The EU Timber Regulation (EUTR) still requires much improvement with regard to administration and enforcement before it can fully flex its muscle in preventing illegal timber from entering the EU. But it has achieved some results for the EU and international timber trade, according to an evaluation report submitted by the European Commission.
The review, conducted by independent analysts, analysed the first two years since the EUTR was implemented. Methodology included online surveys, field evaluation, working to EU Better Regulation guidelines, and measuring the EUTR against five core criteria; relevance, effectiveness, efficiency, coherence and EU-added value.
The report also stated that implementation has been slow in most Member States with four—Hungary, Romania, Greece and Spain—still not fully compliant.
Although companies have done a due diligence risk assessment, “private sector compliance has been uneven”. One of the problems faced is the insufficient and uneven allocation of resources to the national enforcement bodies, the Competent Authorities (CA). Across the EU, infringement penalties also vary widely and there are different levels of understanding amongst the CAs. The difference in compliance costs between countries also goes against its objective to “create a level-playing field that keeps illegal timber and timber-based products out of the market”.
It is still premature to determine its impact on illegal trade and trade flows, but the EUTR is still considered “highly relevant for tackling illegal logging and related trade by changing market behaviour patterns and progressively establishing supply chains free of illegally harvested timber”. It is also an “important instrument in the EU’s international efforts to halt deforestation”.

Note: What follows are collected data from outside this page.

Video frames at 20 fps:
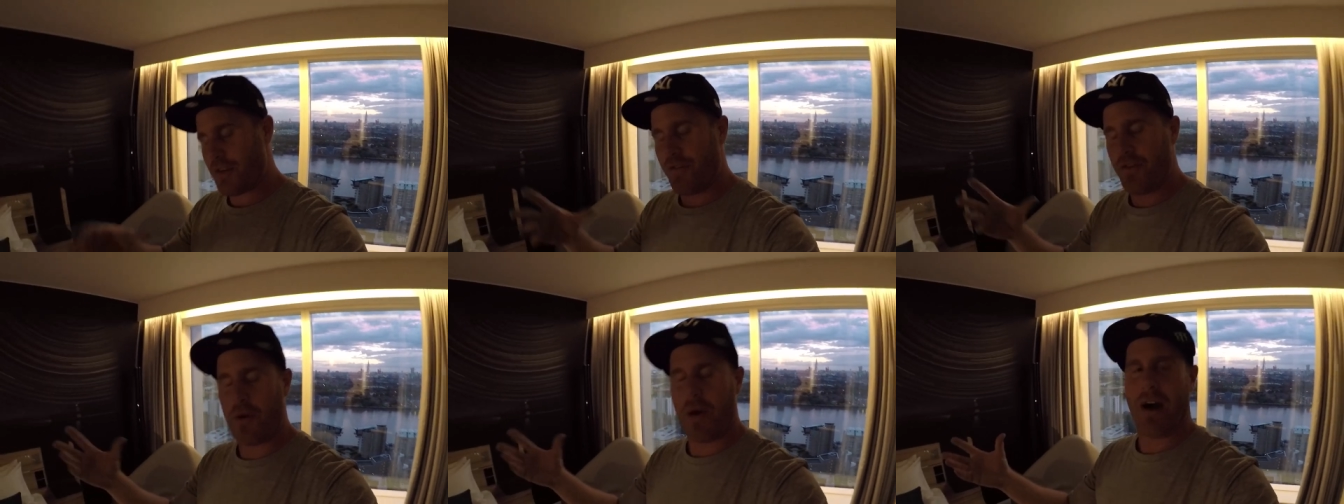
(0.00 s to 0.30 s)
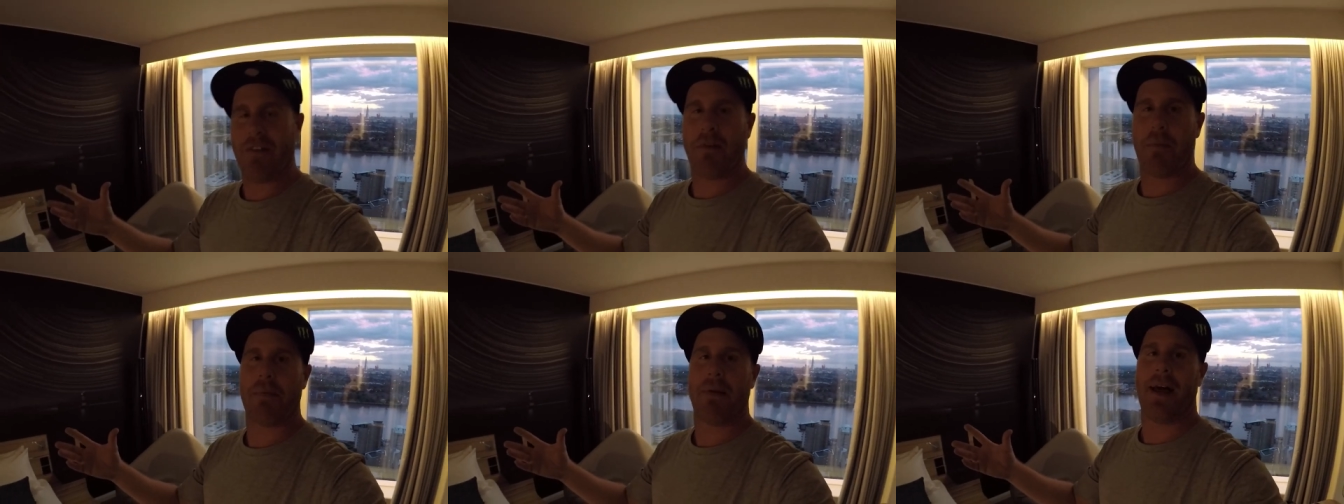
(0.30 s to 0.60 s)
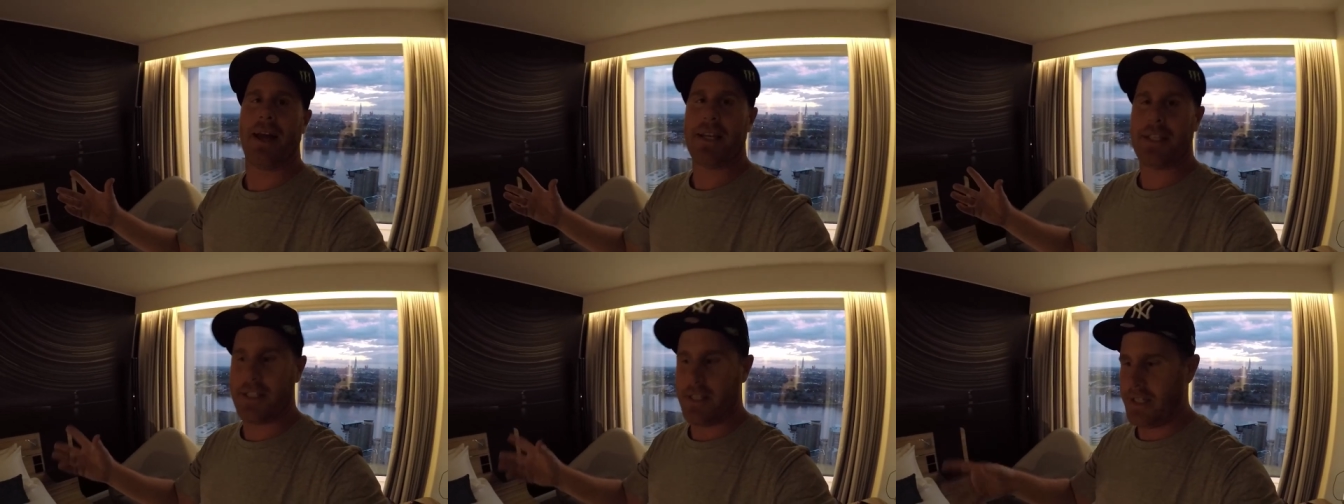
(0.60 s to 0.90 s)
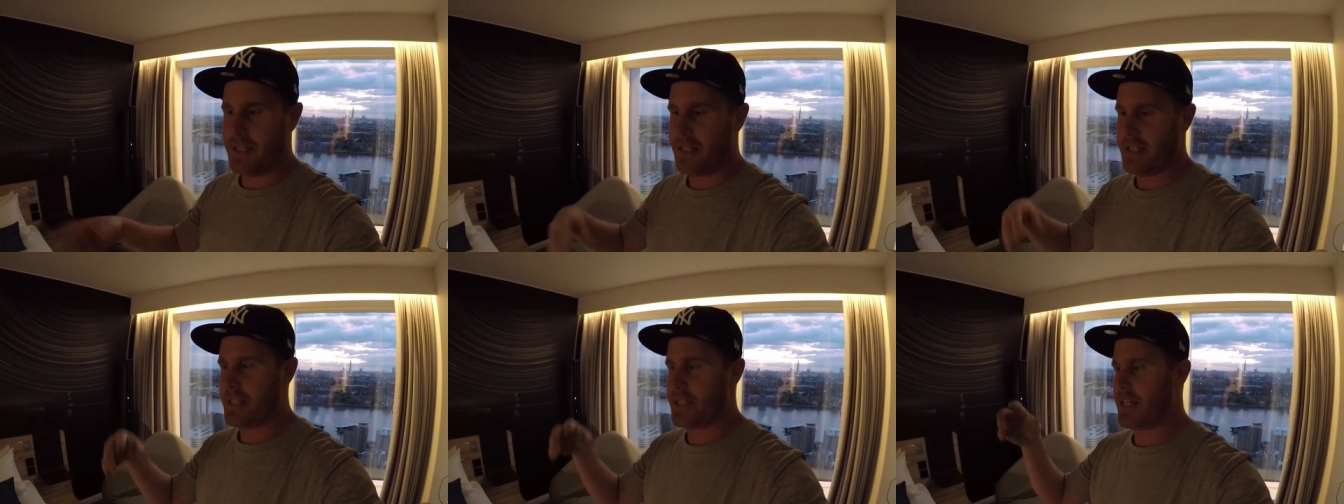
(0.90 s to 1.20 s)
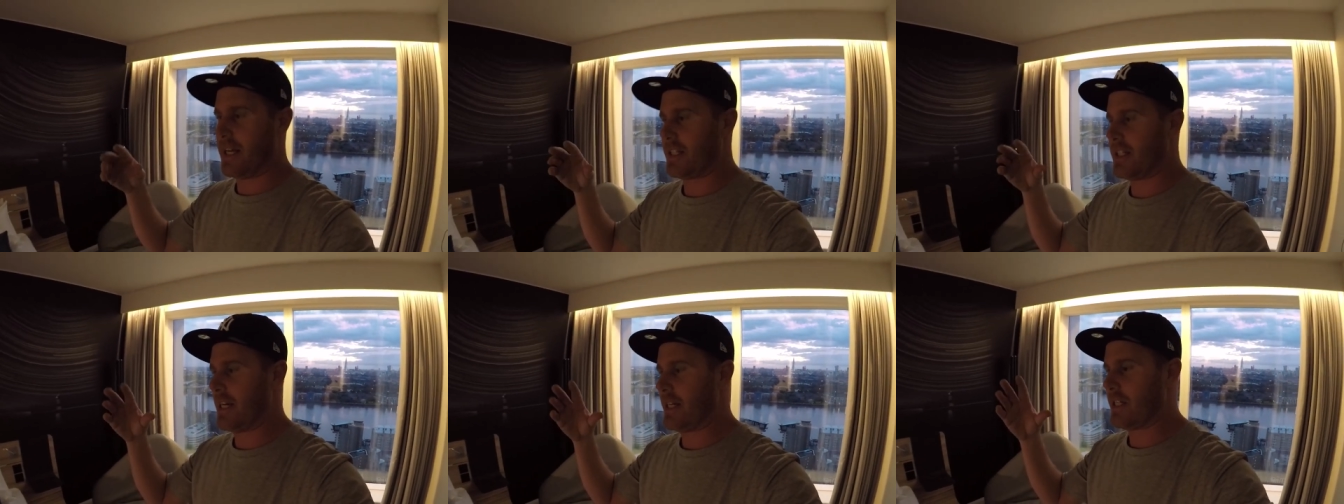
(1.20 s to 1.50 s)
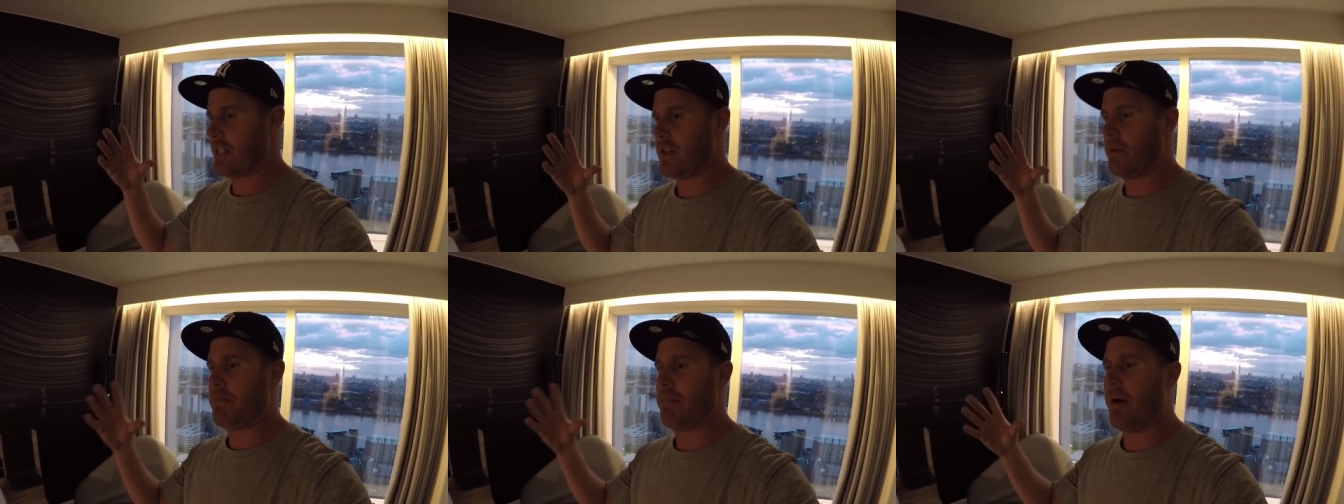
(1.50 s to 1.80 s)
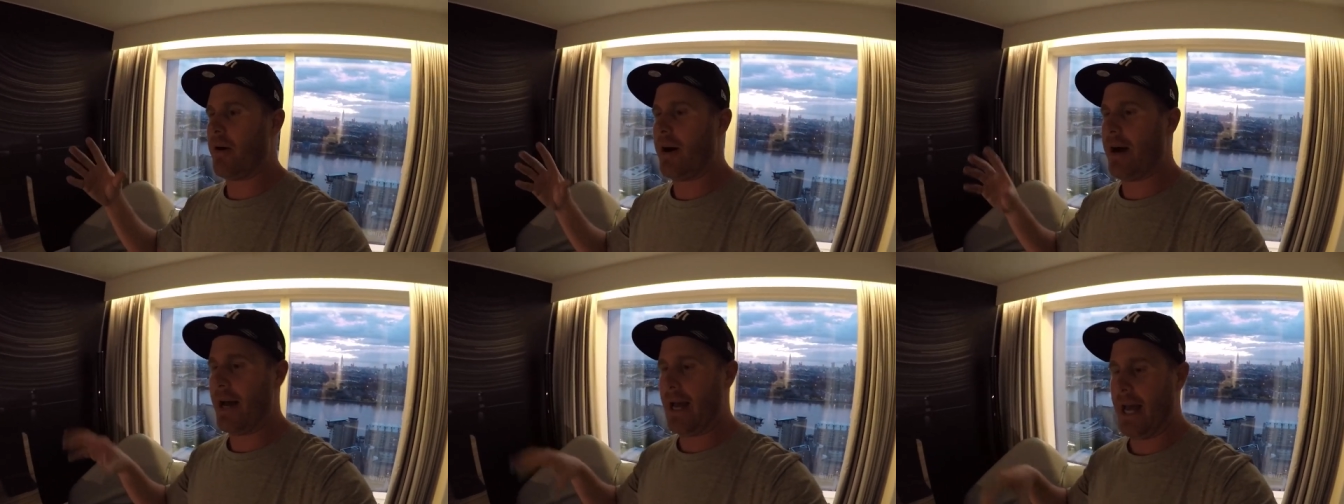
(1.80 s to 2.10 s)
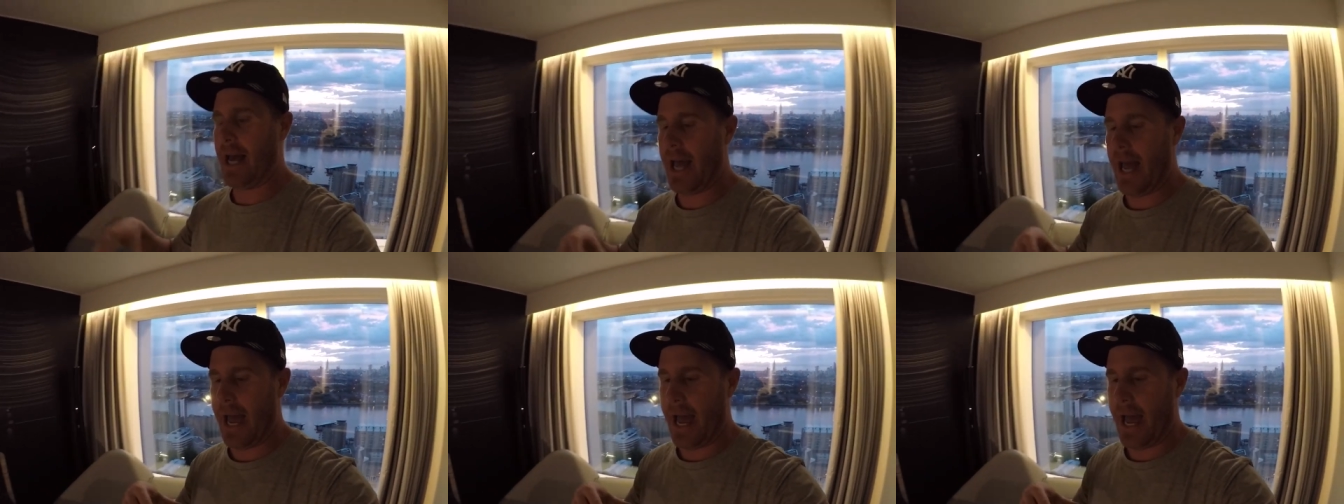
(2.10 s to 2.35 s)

a few other places such as Dubai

In addition the EUTR has encouraged consumer countries such as Australia, China and Japan to adopt similar measures and incentivised suppliers to conclude Voluntary Partnership Agreements (VPA) under the EU Forest Law Enforcement, Governance and Trade legality assurance initiative. (The ultimate aim of a VPA is to start exporting FLEGT-licensed timber and wood products, which are exempt further due diligence risk assessment under the EUTR.)

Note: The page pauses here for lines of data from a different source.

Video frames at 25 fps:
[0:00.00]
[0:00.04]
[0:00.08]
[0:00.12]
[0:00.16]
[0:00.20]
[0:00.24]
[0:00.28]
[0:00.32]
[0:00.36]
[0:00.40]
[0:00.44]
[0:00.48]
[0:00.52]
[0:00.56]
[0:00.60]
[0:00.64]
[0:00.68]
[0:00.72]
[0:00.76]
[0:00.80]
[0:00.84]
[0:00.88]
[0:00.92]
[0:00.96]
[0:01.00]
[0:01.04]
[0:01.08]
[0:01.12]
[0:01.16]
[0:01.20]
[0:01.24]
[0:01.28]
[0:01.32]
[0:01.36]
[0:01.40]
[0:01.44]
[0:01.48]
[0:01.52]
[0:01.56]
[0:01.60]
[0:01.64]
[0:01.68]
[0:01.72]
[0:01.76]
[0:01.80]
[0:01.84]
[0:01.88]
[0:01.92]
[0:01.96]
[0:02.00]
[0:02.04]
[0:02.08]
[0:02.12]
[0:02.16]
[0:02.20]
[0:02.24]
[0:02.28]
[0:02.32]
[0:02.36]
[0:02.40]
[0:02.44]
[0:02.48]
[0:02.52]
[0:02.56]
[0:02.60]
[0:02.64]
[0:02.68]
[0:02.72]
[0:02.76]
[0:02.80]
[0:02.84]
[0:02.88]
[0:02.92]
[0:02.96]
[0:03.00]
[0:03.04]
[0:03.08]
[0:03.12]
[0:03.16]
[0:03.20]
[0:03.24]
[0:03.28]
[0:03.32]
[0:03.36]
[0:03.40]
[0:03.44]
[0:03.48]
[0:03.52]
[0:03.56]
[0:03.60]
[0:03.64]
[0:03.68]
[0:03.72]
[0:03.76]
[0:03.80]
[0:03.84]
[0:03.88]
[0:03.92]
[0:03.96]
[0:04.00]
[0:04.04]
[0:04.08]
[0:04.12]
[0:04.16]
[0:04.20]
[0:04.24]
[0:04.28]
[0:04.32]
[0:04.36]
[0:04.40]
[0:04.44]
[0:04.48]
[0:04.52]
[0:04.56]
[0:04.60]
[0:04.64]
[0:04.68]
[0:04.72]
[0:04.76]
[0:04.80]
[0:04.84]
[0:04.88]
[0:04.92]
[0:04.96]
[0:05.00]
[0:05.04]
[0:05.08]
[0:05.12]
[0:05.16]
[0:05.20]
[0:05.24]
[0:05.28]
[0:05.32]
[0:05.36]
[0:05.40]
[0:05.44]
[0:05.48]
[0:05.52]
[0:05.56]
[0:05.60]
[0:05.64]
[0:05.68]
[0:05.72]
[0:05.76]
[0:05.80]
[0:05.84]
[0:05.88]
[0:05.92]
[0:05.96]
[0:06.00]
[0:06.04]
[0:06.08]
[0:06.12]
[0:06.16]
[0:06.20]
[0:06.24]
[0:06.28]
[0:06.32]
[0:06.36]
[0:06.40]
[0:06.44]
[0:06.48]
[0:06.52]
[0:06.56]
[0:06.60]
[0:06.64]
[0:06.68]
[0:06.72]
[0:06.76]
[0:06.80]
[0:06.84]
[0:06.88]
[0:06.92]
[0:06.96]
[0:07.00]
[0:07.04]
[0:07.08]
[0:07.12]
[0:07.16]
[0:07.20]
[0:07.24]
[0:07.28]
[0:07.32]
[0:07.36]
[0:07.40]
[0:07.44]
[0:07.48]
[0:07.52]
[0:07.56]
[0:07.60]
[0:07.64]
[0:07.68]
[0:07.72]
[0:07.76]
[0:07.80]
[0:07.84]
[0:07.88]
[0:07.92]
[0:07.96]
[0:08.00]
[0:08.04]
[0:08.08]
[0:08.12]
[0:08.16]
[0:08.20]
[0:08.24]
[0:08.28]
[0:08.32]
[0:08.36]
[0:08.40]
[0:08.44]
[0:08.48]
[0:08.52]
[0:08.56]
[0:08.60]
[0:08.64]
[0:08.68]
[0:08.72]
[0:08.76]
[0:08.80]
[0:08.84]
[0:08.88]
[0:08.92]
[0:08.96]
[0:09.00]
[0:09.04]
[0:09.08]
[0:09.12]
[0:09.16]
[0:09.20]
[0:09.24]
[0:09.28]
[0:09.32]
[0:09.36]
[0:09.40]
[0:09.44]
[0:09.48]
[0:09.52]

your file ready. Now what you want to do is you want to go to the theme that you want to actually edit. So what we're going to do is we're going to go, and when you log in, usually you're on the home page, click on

In conclusion, the report stated that the EUTR can be improved by uniform pan-EU implementation to maximise its market leverage with suppliers. It is working coherently with other policy instruments, “in particular the VPA and FLEGT-licensing scheme”. In addition, “[EUTR] communication campaigns have also raised consumer awareness of illegal logging and it has incentivised producer countries to develop systems to demonstrate compliance with its legality requirements”.